Feature flags done right

December 17, 2024

This article delves into how one can use PostHog feature flags in a fully type-safe way. While PostHog offers much more than just feature flags - web analytics, session recordings, and surveys, to name a few - we won’t be covering those here. Also, to avoid being mainstream at all costs, we’ll use a lesser-known combo: TypeScript and React, as our reference point.

ℹ️ At the time of writing, the tools discussed are at the following versions: posthog-js@1.188.0, typescript@5.7.2, react@18.3.1.

ℹ️ This article is not sponsored by PostHog. However, if the good folks at PostHog would like to sponsor it, my bank details are in the pinned comment 🙃.

Why?

Why would anyone even need feature flags? First, the idea of "on or off" is a false dilemma. There's a lot in between: percentage rollouts, custom rules, variants, and more. Flags can also carry payloads, effectively acting as a headless CMS. And that's just the user-facing component of feature flags. With these capabilities, you can finely tailor your users' experiences to their specific needs (e.g., based on location or device), compare performance, make informed decisions on feature variants, and much more. Another often underrated area where feature flags shine is developer experience. Imagine maintaining long-running feature branches, which become increasingly difficult to merge cleanly with each passing week. By flagging a feature, you can deploy continuously (essentially shipping unfinished features) and flip the switch only when it’s ready to go public. How cool is that?

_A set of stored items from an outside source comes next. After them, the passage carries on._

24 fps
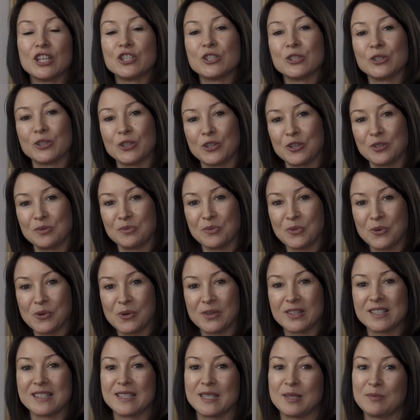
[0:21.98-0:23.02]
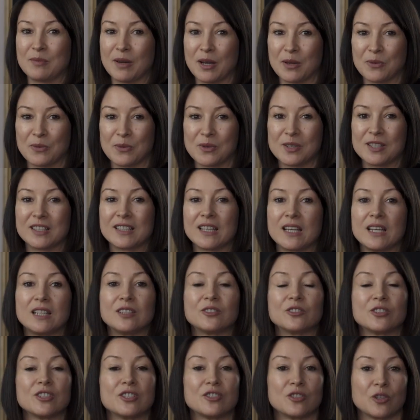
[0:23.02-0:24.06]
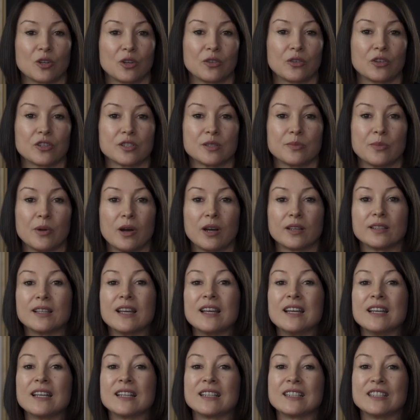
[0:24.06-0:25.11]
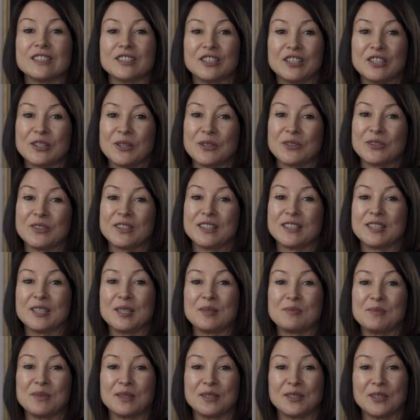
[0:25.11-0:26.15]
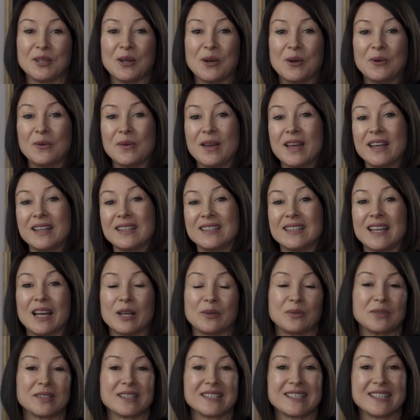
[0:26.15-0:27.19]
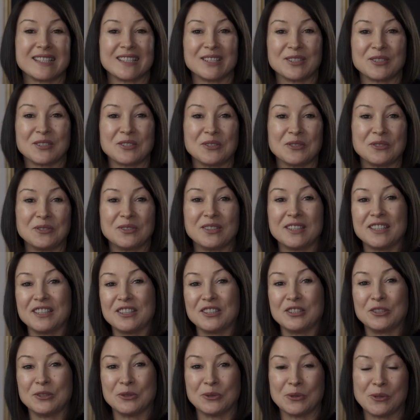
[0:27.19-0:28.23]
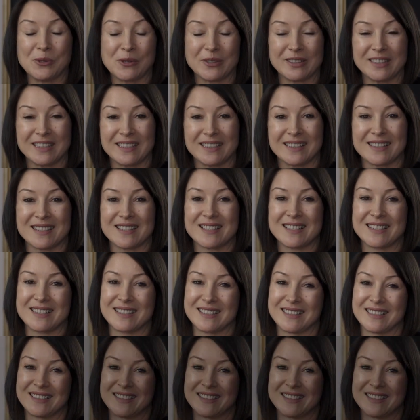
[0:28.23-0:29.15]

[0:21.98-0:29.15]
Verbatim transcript: To learn more, see my work and reserve your spot, click on the link below and I will see you soon in New Orleans.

Alright, but why would anyone need flags to be fully type-safe? Let's zoom in a bit—what does a typical feature flag workflow look like in a real (maybe even enterprise-grade?) application? There are at least two, but likely three or more environments (dev, stage, prod...). What's unconditionally visible in one environment might be hidden or subject to A/B testing in others. To facilitate that, different projects (PostHog calls them projects) correspond to different environments. Every project might be configured differently. Every flag might also be configured differently (e.g., a boolean in dev, or variants with dynamic distribution in prod). A flag present in dev and stage might (accidentally) be missing in prod. Another might have its name misspelled, causing the client-side code to reference a non-existent flag (which PostHog simply reports as disabled). Now, multiply all that by 5, 10, or eventually 100 (5+ years into the project). Are you scared yet? Wouldn't it be lovely to have flag names autocompleted for you, payload types properly inferred, and the compiler provide early feedback when the code references a missing flag? Better yet, imagine having this done independently for every environment, allowing for environment-specific yet still type-safe configurations. For the rest of the article, I'm just going to assume the answer is - yes.

PostHog JS library

Let's first examine the API surface of the posthog-js library. As mentioned earlier, we'll focus exclusively on the React-specific parts. However, all the concepts discussed here would be equally applicable in a React-free context (no pun intended).

The posthog-js/react module provides the following three hooks (it actually offers a bit more, but these are particularly relevant to us):

const enabled = useFeatureFlagEnabled("foo"); // `boolean | undefined`
const payload = useFeatureFlagPayload("foo"); // `JsonType | undefined`
const variant = useFeatureFlagVariantKey("foo"); // `string | boolean | undefined`

While they generally do what their names suggest, they don't necessarily make it easier to ensure the overall soundness of the system. Specifically:

Loosely typed input
Loosely typed output
Why are there so many hooks to begin with?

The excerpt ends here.